What to do
Repeat all the lines below exactly, but omit the pictures.
[[ Data listing, beginning ]]
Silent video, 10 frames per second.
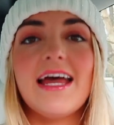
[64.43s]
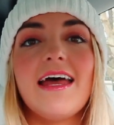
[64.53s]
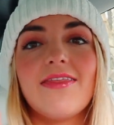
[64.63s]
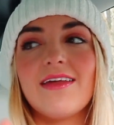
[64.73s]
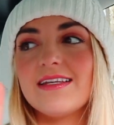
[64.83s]

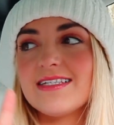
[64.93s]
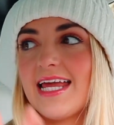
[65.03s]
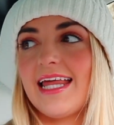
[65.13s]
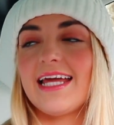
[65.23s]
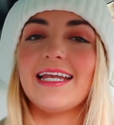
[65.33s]
then
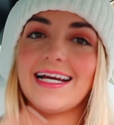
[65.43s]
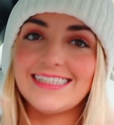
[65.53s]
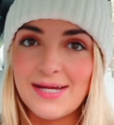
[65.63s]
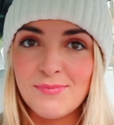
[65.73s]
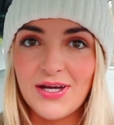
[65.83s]
say like next
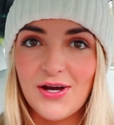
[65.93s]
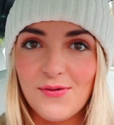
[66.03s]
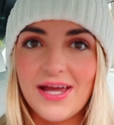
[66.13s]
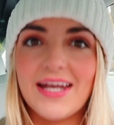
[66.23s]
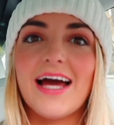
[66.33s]
time I go
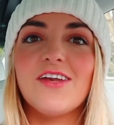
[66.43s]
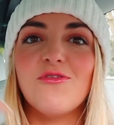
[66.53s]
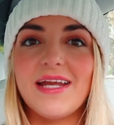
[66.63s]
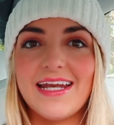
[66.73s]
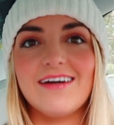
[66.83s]
in, I do
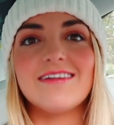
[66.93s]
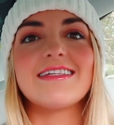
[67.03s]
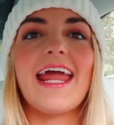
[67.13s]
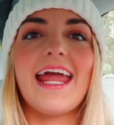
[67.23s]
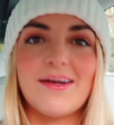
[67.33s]
my nails
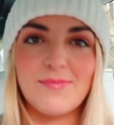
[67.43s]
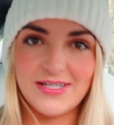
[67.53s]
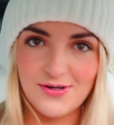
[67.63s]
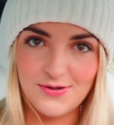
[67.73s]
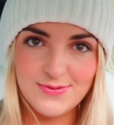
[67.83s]
and my
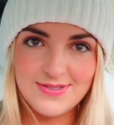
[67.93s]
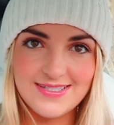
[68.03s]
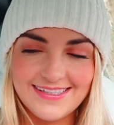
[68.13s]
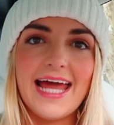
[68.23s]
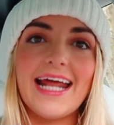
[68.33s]
toes.
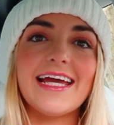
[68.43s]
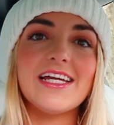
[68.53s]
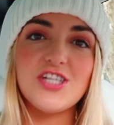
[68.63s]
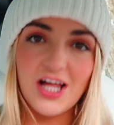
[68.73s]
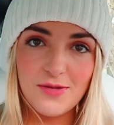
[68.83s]
And I get
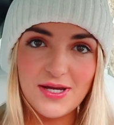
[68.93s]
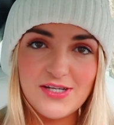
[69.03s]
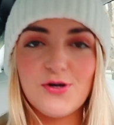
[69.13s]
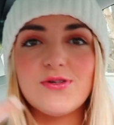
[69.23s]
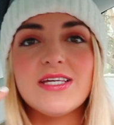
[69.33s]
gel on my
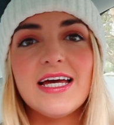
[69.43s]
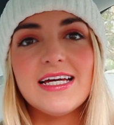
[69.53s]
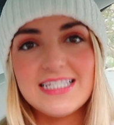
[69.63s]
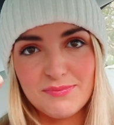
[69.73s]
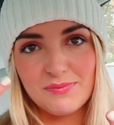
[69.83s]
toes,
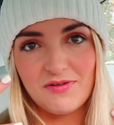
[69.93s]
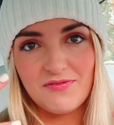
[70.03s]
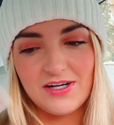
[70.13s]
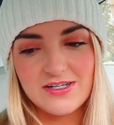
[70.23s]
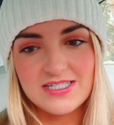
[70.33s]
dip on my
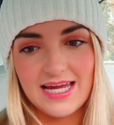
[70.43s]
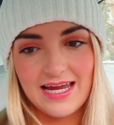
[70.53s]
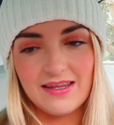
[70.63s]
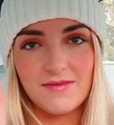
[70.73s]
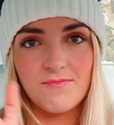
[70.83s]
fingers,
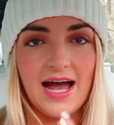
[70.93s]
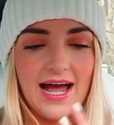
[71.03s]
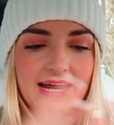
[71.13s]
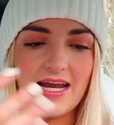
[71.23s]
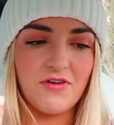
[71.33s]
and
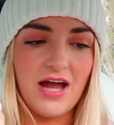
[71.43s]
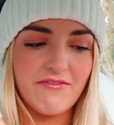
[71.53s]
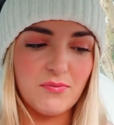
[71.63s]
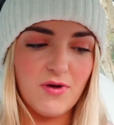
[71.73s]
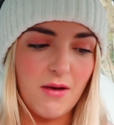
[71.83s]
I never have
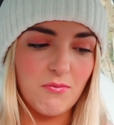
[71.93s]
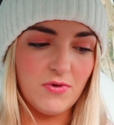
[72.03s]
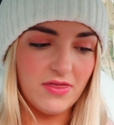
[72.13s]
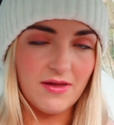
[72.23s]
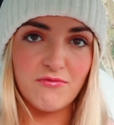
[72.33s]
a problem
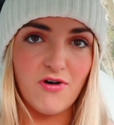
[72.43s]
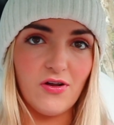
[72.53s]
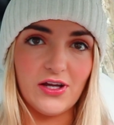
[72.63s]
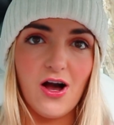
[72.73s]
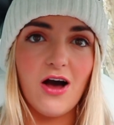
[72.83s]
with them
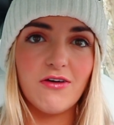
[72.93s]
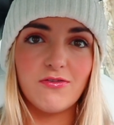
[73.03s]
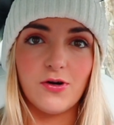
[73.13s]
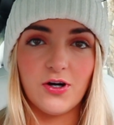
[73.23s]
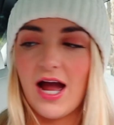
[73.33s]
falling off
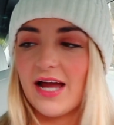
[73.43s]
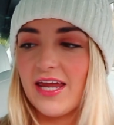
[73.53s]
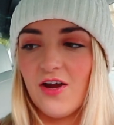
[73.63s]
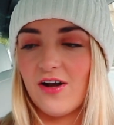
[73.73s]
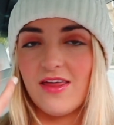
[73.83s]
or
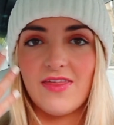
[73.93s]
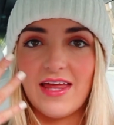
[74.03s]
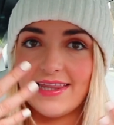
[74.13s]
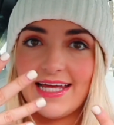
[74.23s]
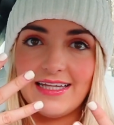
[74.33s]
cracking or
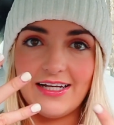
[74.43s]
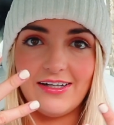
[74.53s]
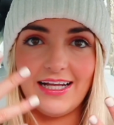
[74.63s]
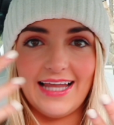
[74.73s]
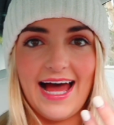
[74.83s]
anything. They
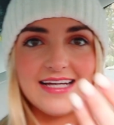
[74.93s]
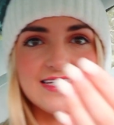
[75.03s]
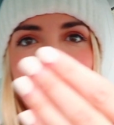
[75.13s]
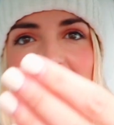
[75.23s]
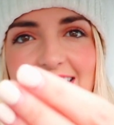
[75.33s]
literally last.
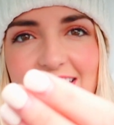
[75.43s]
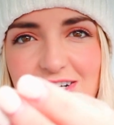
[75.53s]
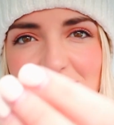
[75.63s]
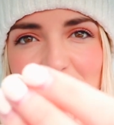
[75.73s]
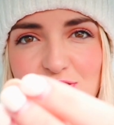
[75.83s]
They're
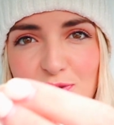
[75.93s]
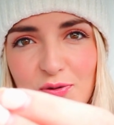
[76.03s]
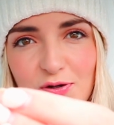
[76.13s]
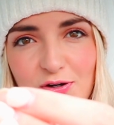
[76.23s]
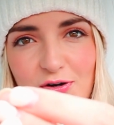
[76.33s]

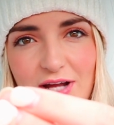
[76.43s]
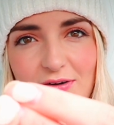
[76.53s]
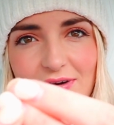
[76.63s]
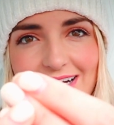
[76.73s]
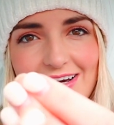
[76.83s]
super grown out
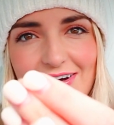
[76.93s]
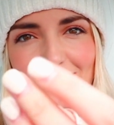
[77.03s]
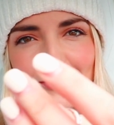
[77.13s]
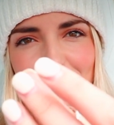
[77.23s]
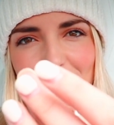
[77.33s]
right now. I don't
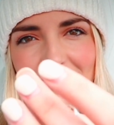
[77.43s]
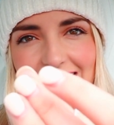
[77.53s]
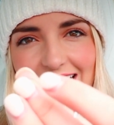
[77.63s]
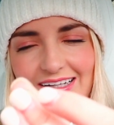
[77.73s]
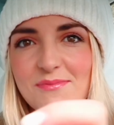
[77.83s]
know if you can
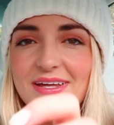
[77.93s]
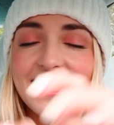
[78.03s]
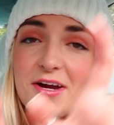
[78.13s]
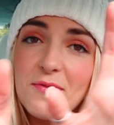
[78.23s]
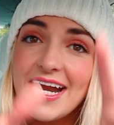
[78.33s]
tell, but
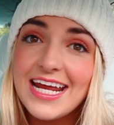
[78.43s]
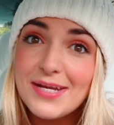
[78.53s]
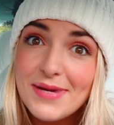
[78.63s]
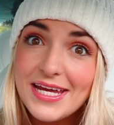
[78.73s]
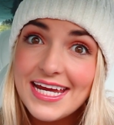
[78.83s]
they're ready to
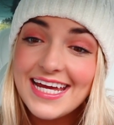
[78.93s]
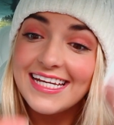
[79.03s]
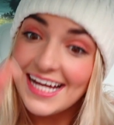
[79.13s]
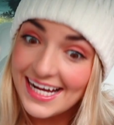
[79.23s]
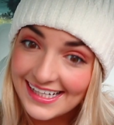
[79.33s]
be
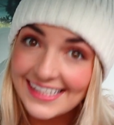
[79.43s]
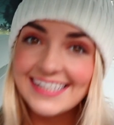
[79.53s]
done.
[[ Data listing, end ]]
Reply to the exercise
Silent video, 10 frames per second.
[64.43s]
[64.53s]
[64.63s]
[64.73s]
[64.83s]

[64.93s]
[65.03s]
[65.13s]
[65.23s]
[65.33s]
then
[65.43s]
[65.53s]
[65.63s]
[65.73s]
[65.83s]
say like next
[65.93s]
[66.03s]
[66.13s]
[66.23s]
[66.33s]
time I go
[66.43s]
[66.53s]
[66.63s]
[66.73s]
[66.83s]
in, I do
[66.93s]
[67.03s]
[67.13s]
[67.23s]
[67.33s]
my nails
[67.43s]
[67.53s]
[67.63s]
[67.73s]
[67.83s]
and my
[67.93s]
[68.03s]
[68.13s]
[68.23s]
[68.33s]
toes.
[68.43s]
[68.53s]
[68.63s]
[68.73s]
[68.83s]
And I get
[68.93s]
[69.03s]
[69.13s]
[69.23s]
[69.33s]
gel on my
[69.43s]
[69.53s]
[69.63s]
[69.73s]
[69.83s]
toes,
[69.93s]
[70.03s]
[70.13s]
[70.23s]
[70.33s]
dip on my
[70.43s]
[70.53s]
[70.63s]
[70.73s]
[70.83s]
fingers,
[70.93s]
[71.03s]
[71.13s]
[71.23s]
[71.33s]
and
[71.43s]
[71.53s]
[71.63s]
[71.73s]
[71.83s]
I never have
[71.93s]
[72.03s]
[72.13s]
[72.23s]
[72.33s]
a problem
[72.43s]
[72.53s]
[72.63s]
[72.73s]
[72.83s]
with them
[72.93s]
[73.03s]
[73.13s]
[73.23s]
[73.33s]
falling off
[73.43s]
[73.53s]
[73.63s]
[73.73s]
[73.83s]
or
[73.93s]
[74.03s]
[74.13s]
[74.23s]
[74.33s]
cracking or
[74.43s]
[74.53s]
[74.63s]
[74.73s]
[74.83s]
anything. They
[74.93s]
[75.03s]
[75.13s]
[75.23s]
[75.33s]
literally last.
[75.43s]
[75.53s]
[75.63s]
[75.73s]
[75.83s]
They're
[75.93s]
[76.03s]
[76.13s]
[76.23s]
[76.33s]

[76.43s]
[76.53s]
[76.63s]
[76.73s]
[76.83s]
super grown out
[76.93s]
[77.03s]
[77.13s]
[77.23s]
[77.33s]
right now. I don't
[77.43s]
[77.53s]
[77.63s]
[77.73s]
[77.83s]
know if you can
[77.93s]
[78.03s]
[78.13s]
[78.23s]
[78.33s]
tell, but
[78.43s]
[78.53s]
[78.63s]
[78.73s]
[78.83s]
they're ready to
[78.93s]
[79.03s]
[79.13s]
[79.23s]
[79.33s]
be
[79.43s]
[79.53s]
done.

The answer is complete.